_Exercise prompt:_ All of the lines below need to be copied exactly, apart from the pictures.

_Given entries:_
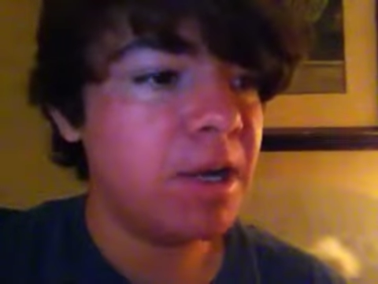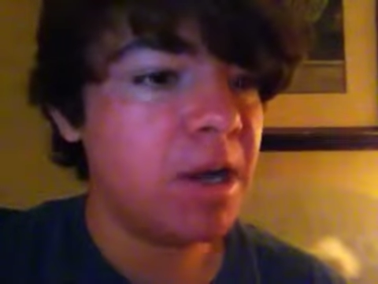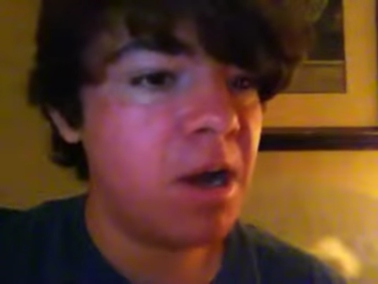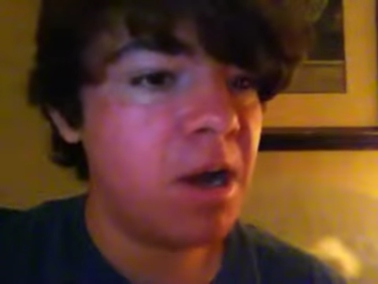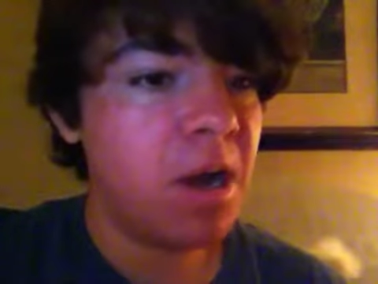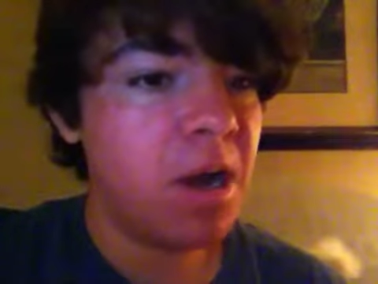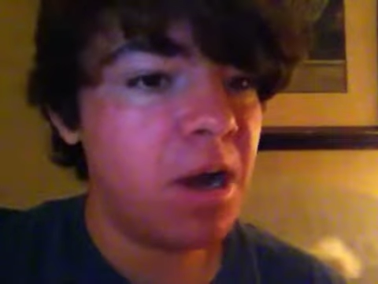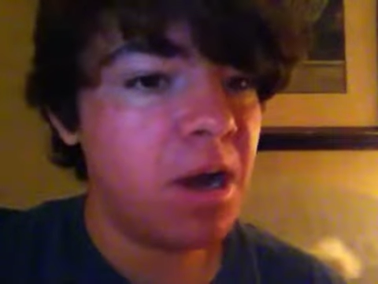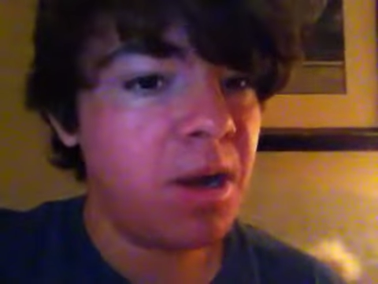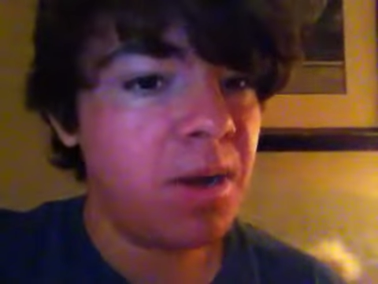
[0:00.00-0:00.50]

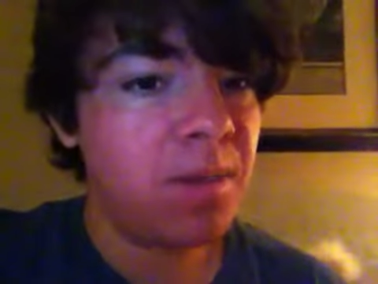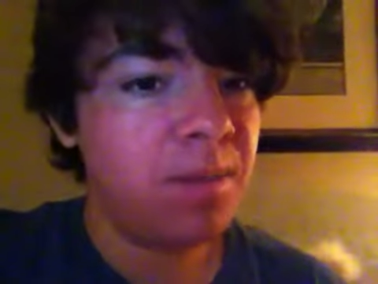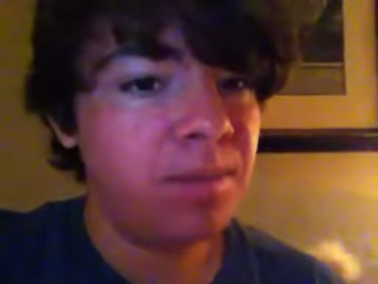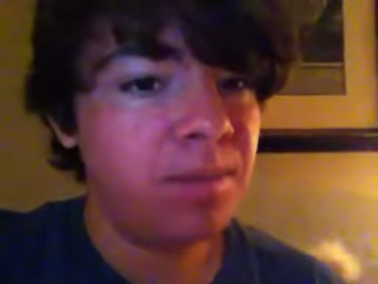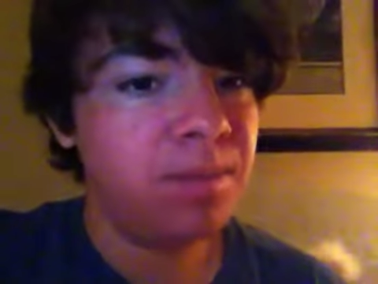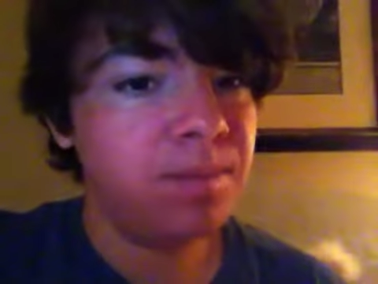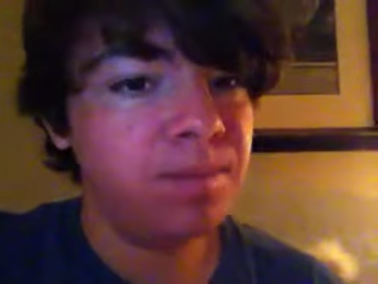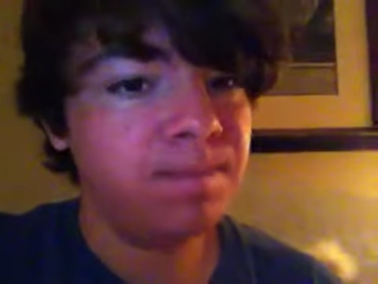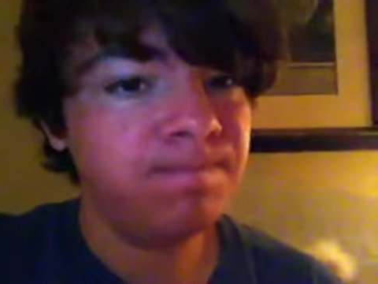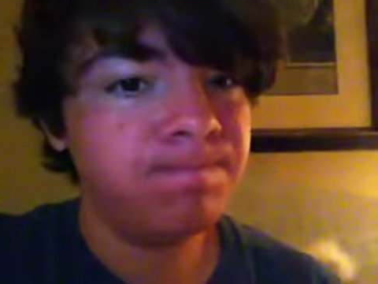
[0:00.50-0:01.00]

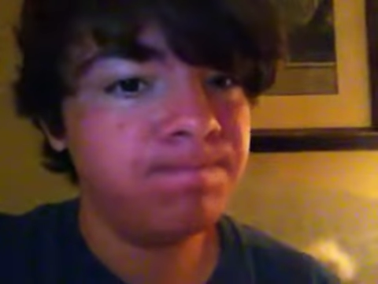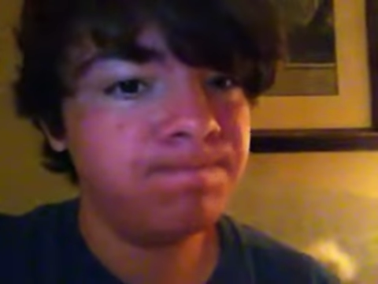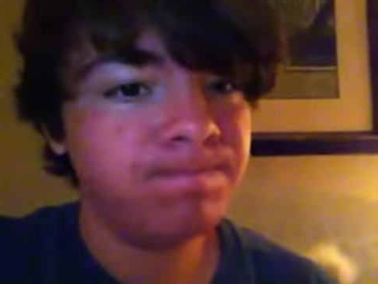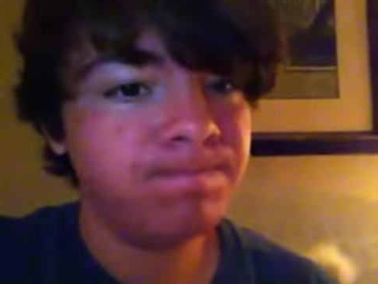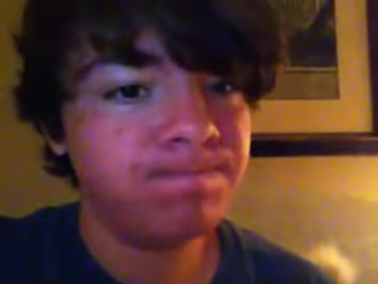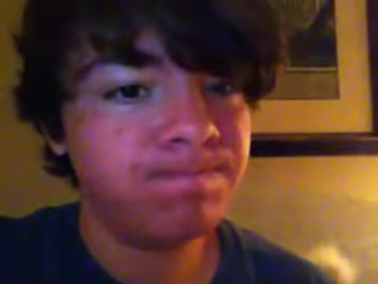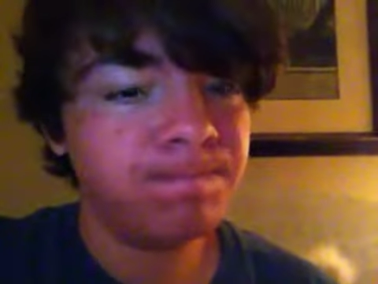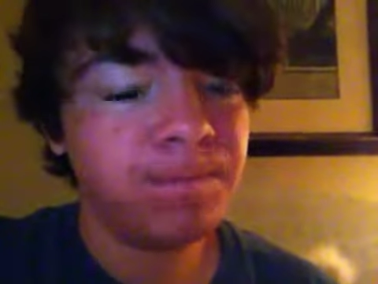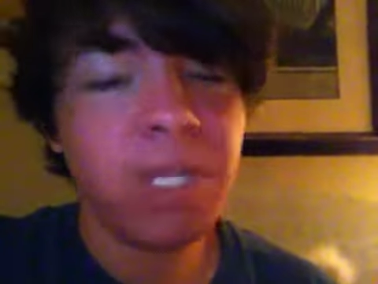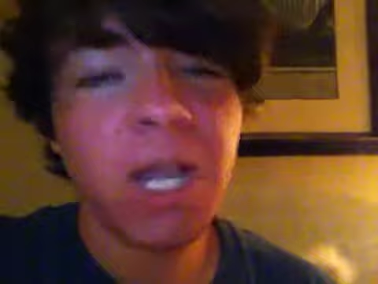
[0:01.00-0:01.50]
um,
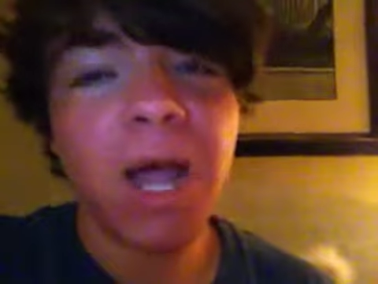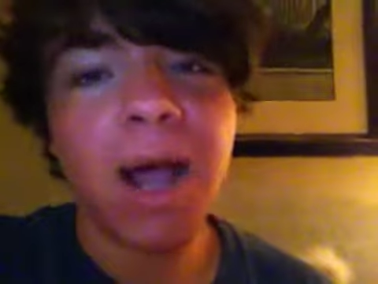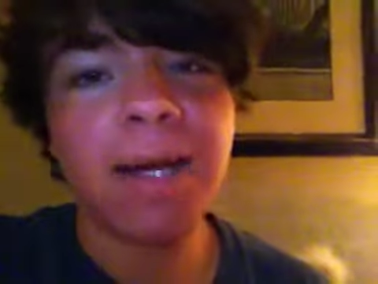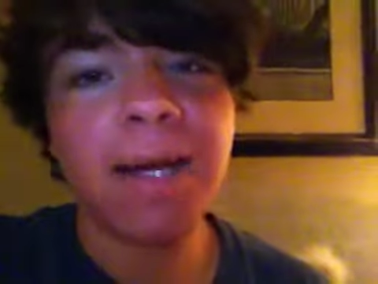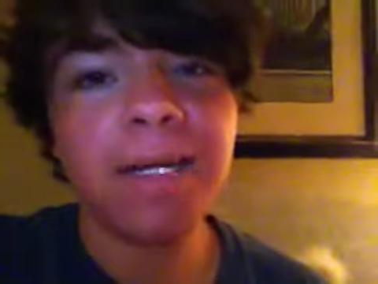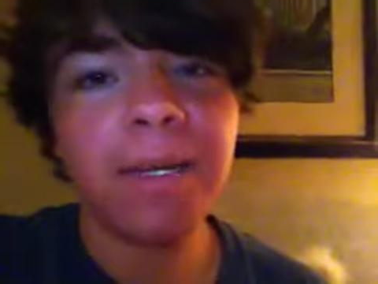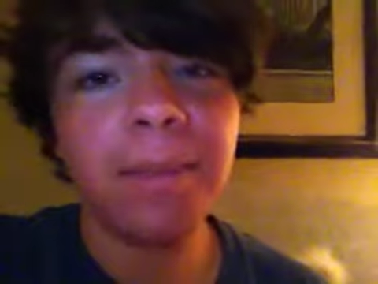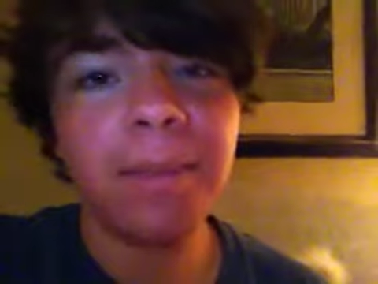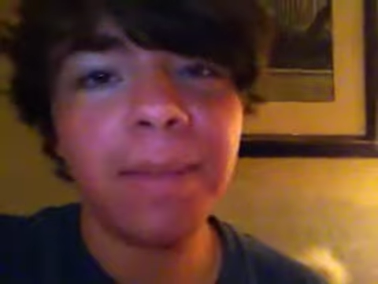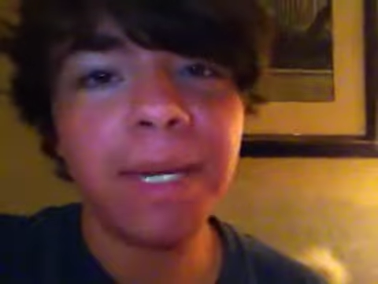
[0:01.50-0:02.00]

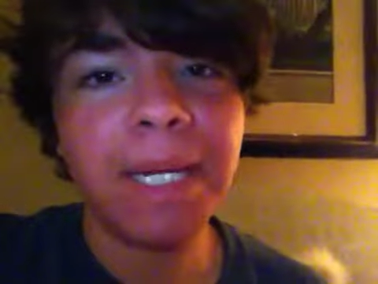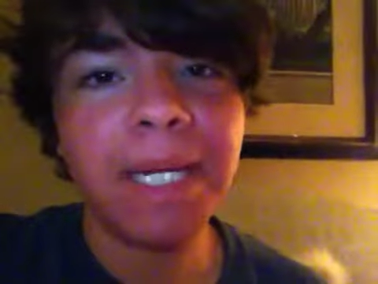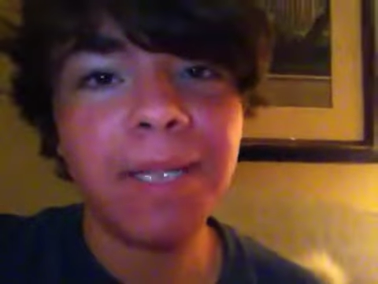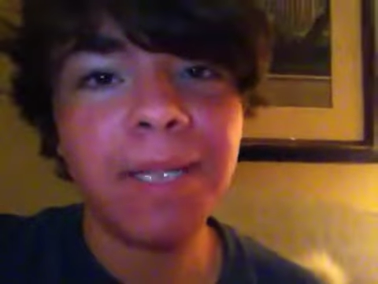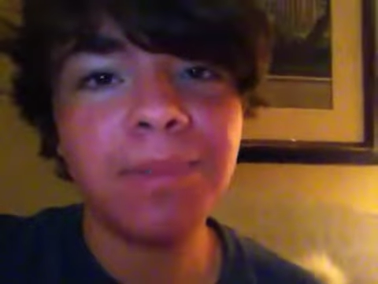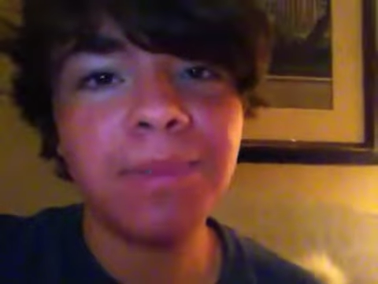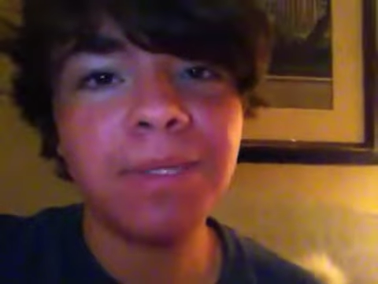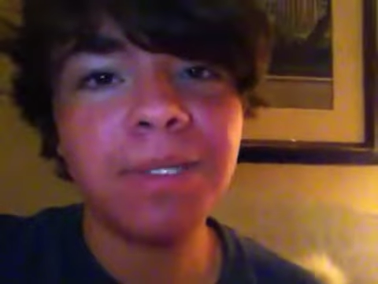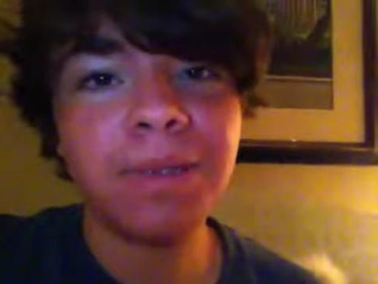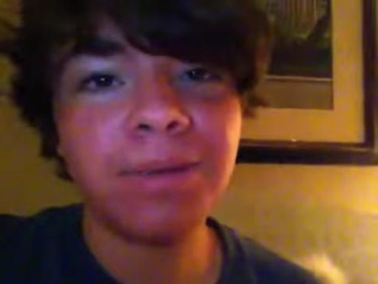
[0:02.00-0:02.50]
talking to
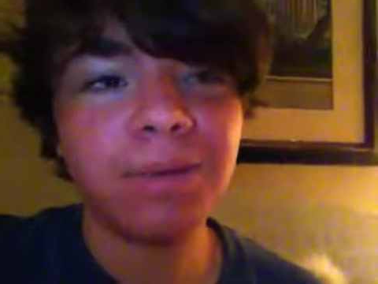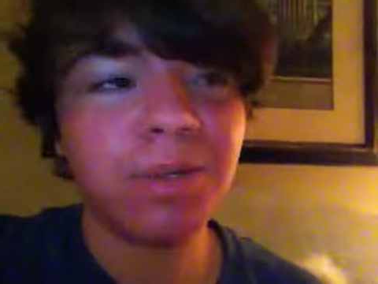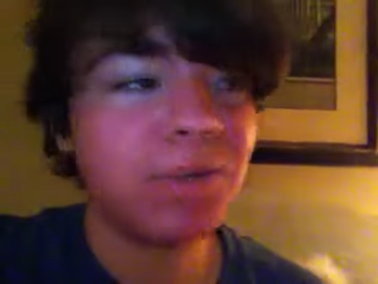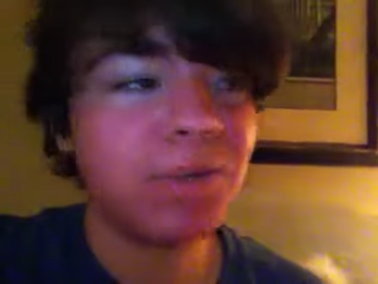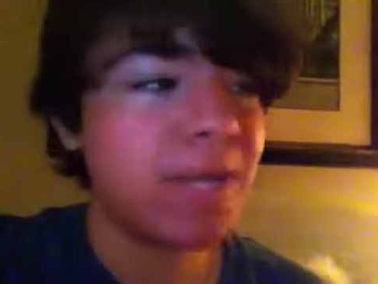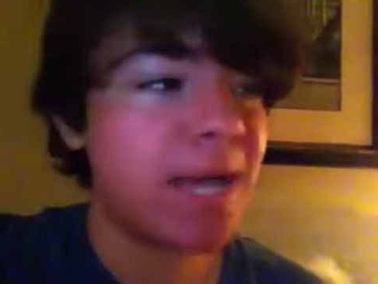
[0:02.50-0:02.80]
peeps through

_Answer below:_
[0:00.00-0:00.50]

[0:00.50-0:01.00]

[0:01.00-0:01.50]
um,
[0:01.50-0:02.00]

[0:02.00-0:02.50]
talking to
[0:02.50-0:02.80]
peeps through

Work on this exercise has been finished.